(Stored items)
Start of Block

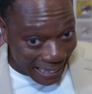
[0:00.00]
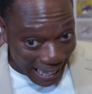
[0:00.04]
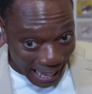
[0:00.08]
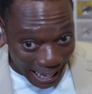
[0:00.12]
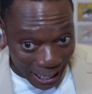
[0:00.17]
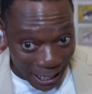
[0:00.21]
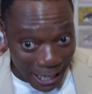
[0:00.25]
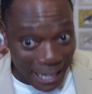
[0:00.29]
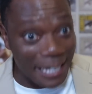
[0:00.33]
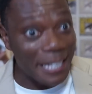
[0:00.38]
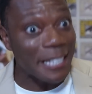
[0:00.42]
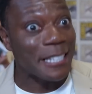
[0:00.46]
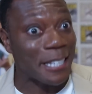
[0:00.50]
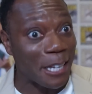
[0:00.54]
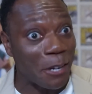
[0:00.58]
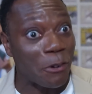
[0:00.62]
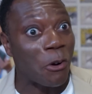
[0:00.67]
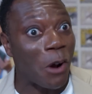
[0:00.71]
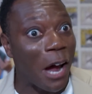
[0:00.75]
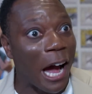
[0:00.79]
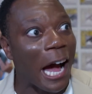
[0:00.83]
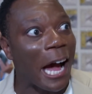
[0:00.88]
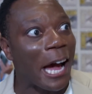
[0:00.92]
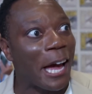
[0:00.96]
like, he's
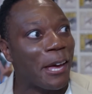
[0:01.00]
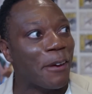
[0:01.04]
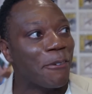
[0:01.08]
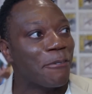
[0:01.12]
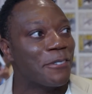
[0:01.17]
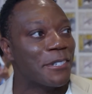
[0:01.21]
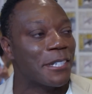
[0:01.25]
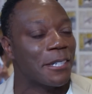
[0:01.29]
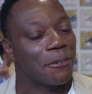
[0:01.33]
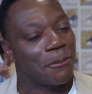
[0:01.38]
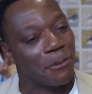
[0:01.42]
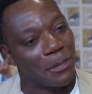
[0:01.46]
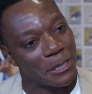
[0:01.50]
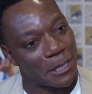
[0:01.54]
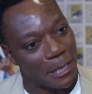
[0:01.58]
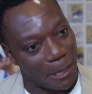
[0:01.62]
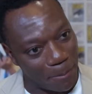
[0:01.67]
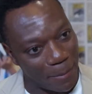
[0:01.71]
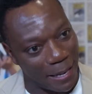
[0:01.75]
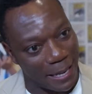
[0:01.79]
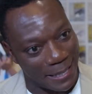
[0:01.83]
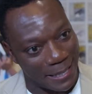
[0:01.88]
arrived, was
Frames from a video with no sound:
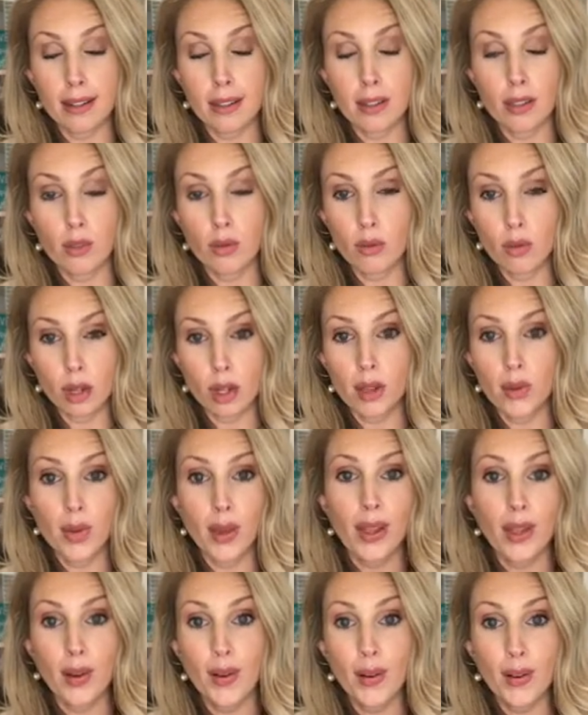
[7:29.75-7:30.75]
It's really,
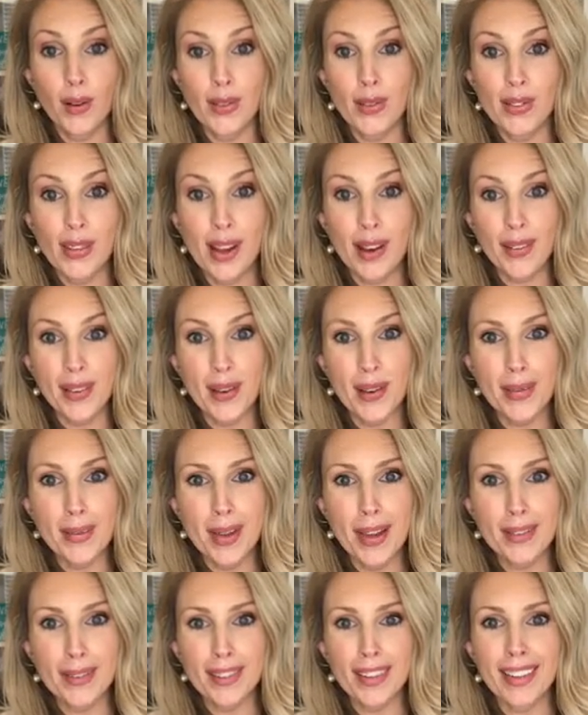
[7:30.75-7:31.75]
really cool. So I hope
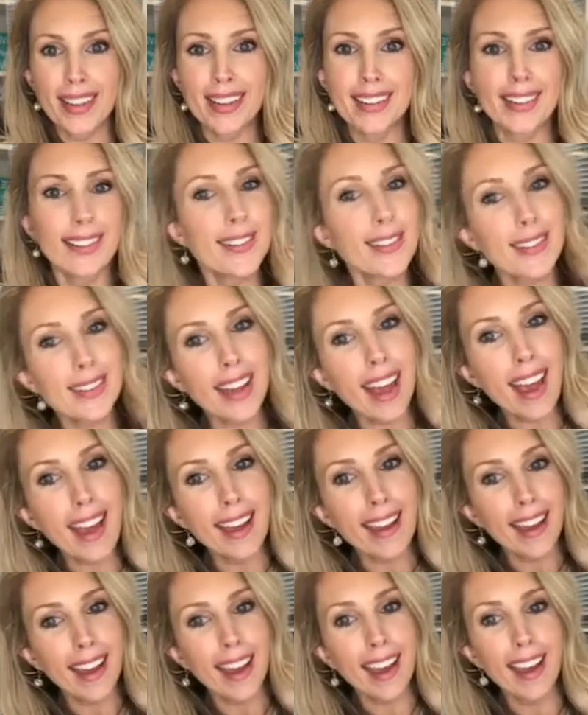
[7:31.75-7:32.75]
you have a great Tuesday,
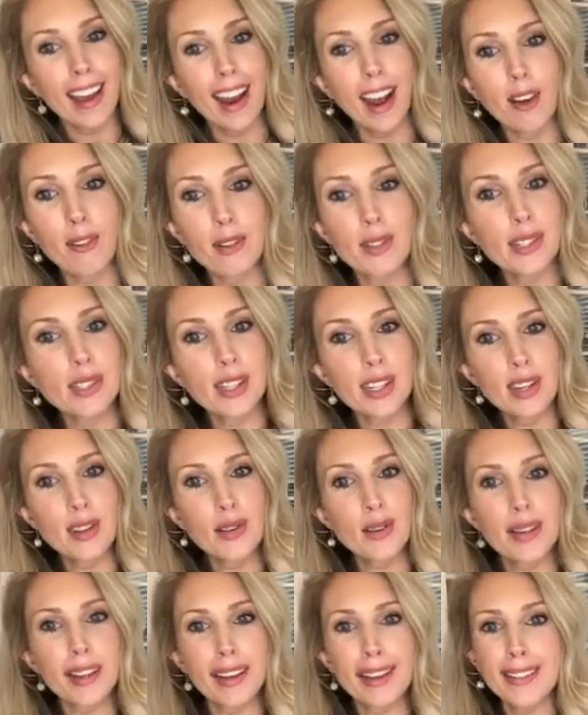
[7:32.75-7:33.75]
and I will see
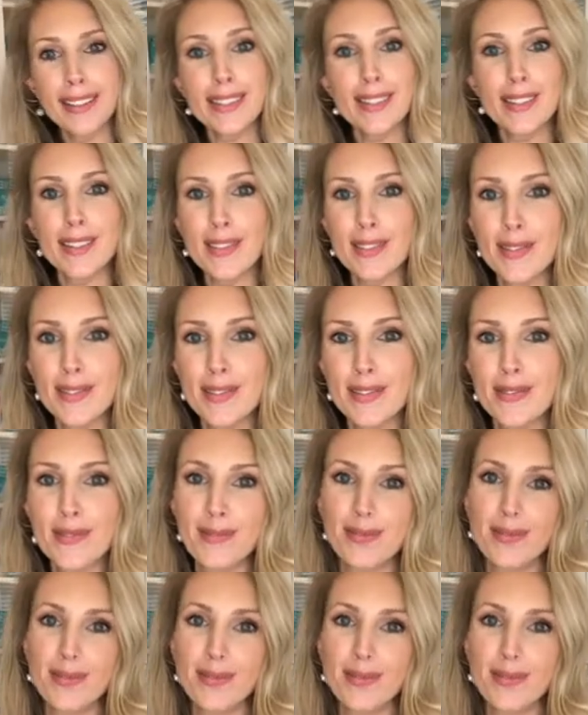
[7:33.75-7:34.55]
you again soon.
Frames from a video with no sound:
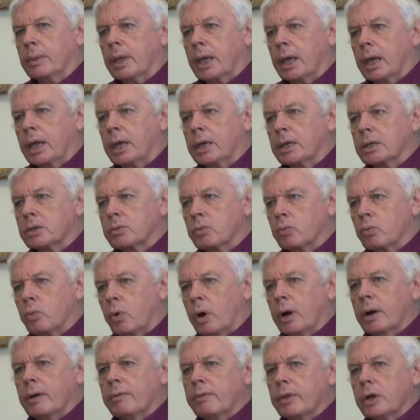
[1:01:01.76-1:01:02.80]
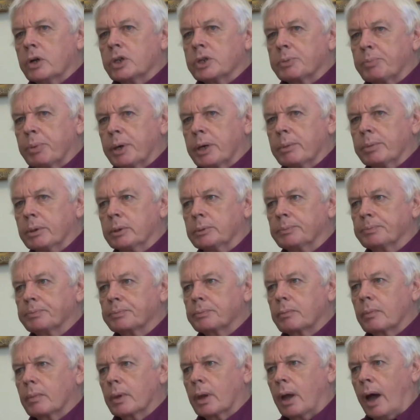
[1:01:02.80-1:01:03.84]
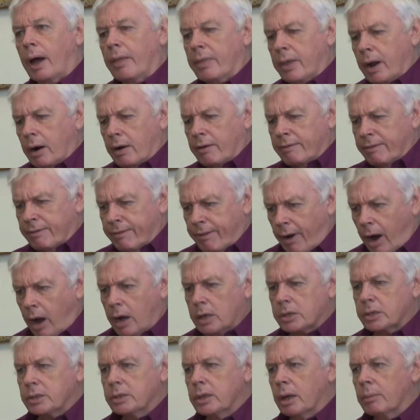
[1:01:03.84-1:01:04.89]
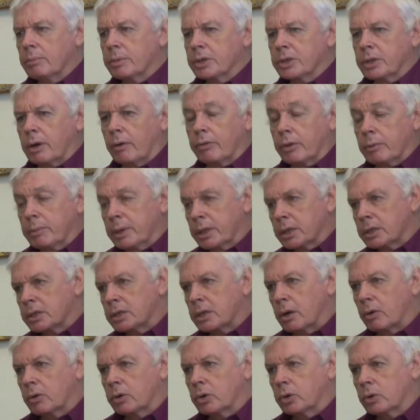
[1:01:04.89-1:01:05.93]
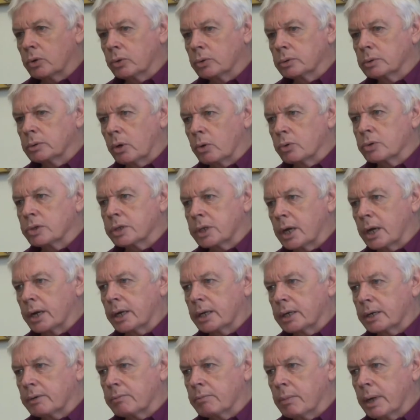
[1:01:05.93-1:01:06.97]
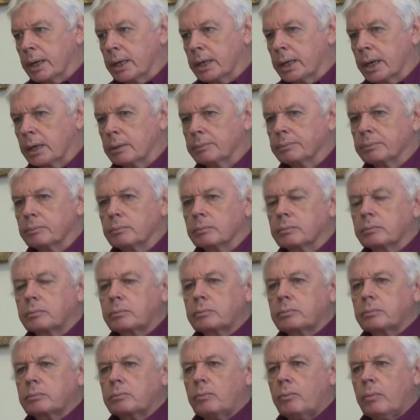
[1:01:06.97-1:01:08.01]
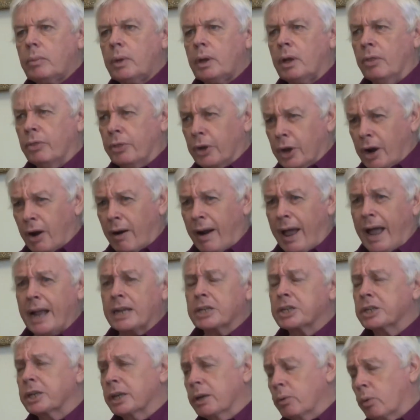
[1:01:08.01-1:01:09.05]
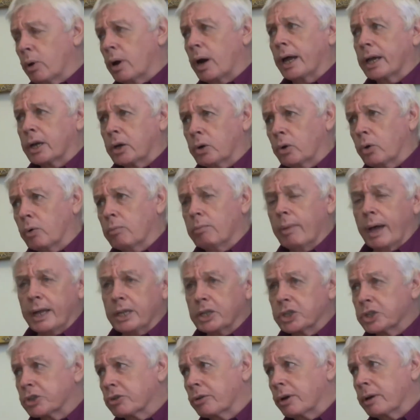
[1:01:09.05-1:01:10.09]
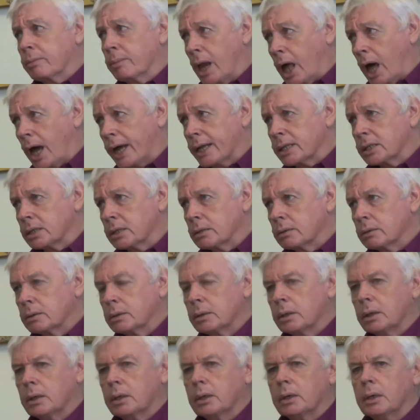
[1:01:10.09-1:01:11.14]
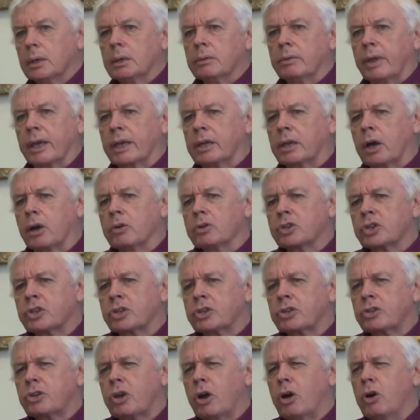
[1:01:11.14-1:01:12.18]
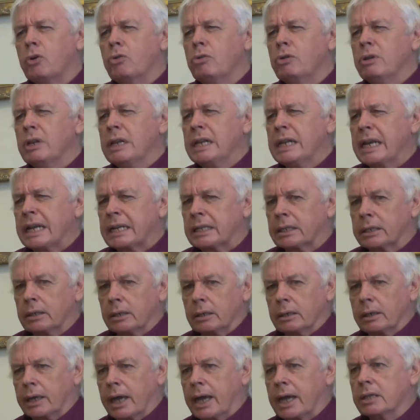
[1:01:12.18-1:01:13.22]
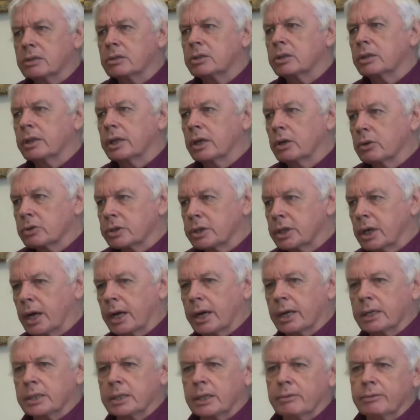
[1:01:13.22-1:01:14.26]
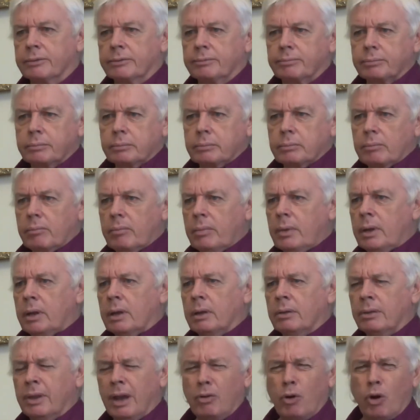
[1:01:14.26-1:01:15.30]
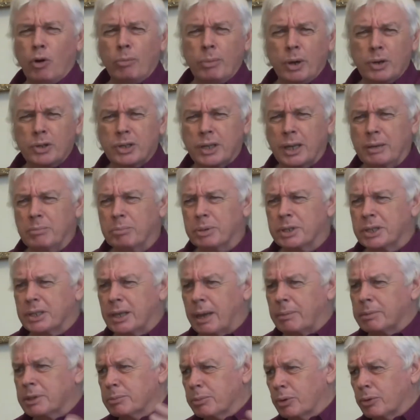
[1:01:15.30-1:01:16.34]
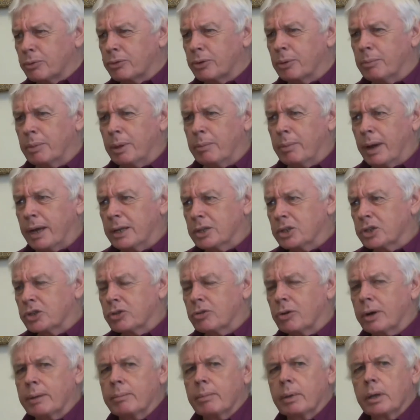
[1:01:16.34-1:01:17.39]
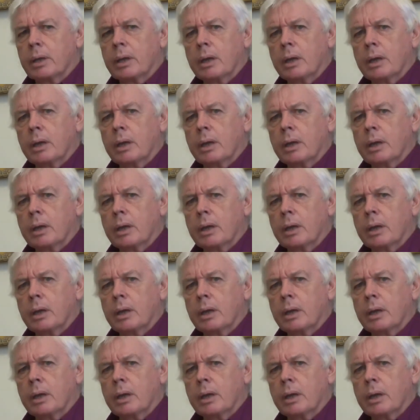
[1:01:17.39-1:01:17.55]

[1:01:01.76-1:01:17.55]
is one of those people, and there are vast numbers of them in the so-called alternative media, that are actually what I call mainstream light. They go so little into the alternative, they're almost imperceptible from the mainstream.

End of Block

Task item:
For each entry above, write it out again exactly but leave out any picture.

Written answer:
[0:00.00]
[0:00.04]
[0:00.08]
[0:00.12]
[0:00.17]
[0:00.21]
[0:00.25]
[0:00.29]
[0:00.33]
[0:00.38]
[0:00.42]
[0:00.46]
[0:00.50]
[0:00.54]
[0:00.58]
[0:00.62]
[0:00.67]
[0:00.71]
[0:00.75]
[0:00.79]
[0:00.83]
[0:00.88]
[0:00.92]
[0:00.96]
like, he's
[0:01.00]
[0:01.04]
[0:01.08]
[0:01.12]
[0:01.17]
[0:01.21]
[0:01.25]
[0:01.29]
[0:01.33]
[0:01.38]
[0:01.42]
[0:01.46]
[0:01.50]
[0:01.54]
[0:01.58]
[0:01.62]
[0:01.67]
[0:01.71]
[0:01.75]
[0:01.79]
[0:01.83]
[0:01.88]
arrived, was
Frames from a video with no sound:
[7:29.75-7:30.75]
It's really,
[7:30.75-7:31.75]
really cool. So I hope
[7:31.75-7:32.75]
you have a great Tuesday,
[7:32.75-7:33.75]
and I will see
[7:33.75-7:34.55]
you again soon.
Frames from a video with no sound:
[1:01:01.76-1:01:02.80]
[1:01:02.80-1:01:03.84]
[1:01:03.84-1:01:04.89]
[1:01:04.89-1:01:05.93]
[1:01:05.93-1:01:06.97]
[1:01:06.97-1:01:08.01]
[1:01:08.01-1:01:09.05]
[1:01:09.05-1:01:10.09]
[1:01:10.09-1:01:11.14]
[1:01:11.14-1:01:12.18]
[1:01:12.18-1:01:13.22]
[1:01:13.22-1:01:14.26]
[1:01:14.26-1:01:15.30]
[1:01:15.30-1:01:16.34]
[1:01:16.34-1:01:17.39]
[1:01:17.39-1:01:17.55]

[1:01:01.76-1:01:17.55]
is one of those people, and there are vast numbers of them in the so-called alternative media, that are actually what I call mainstream light. They go so little into the alternative, they're almost imperceptible from the mainstream.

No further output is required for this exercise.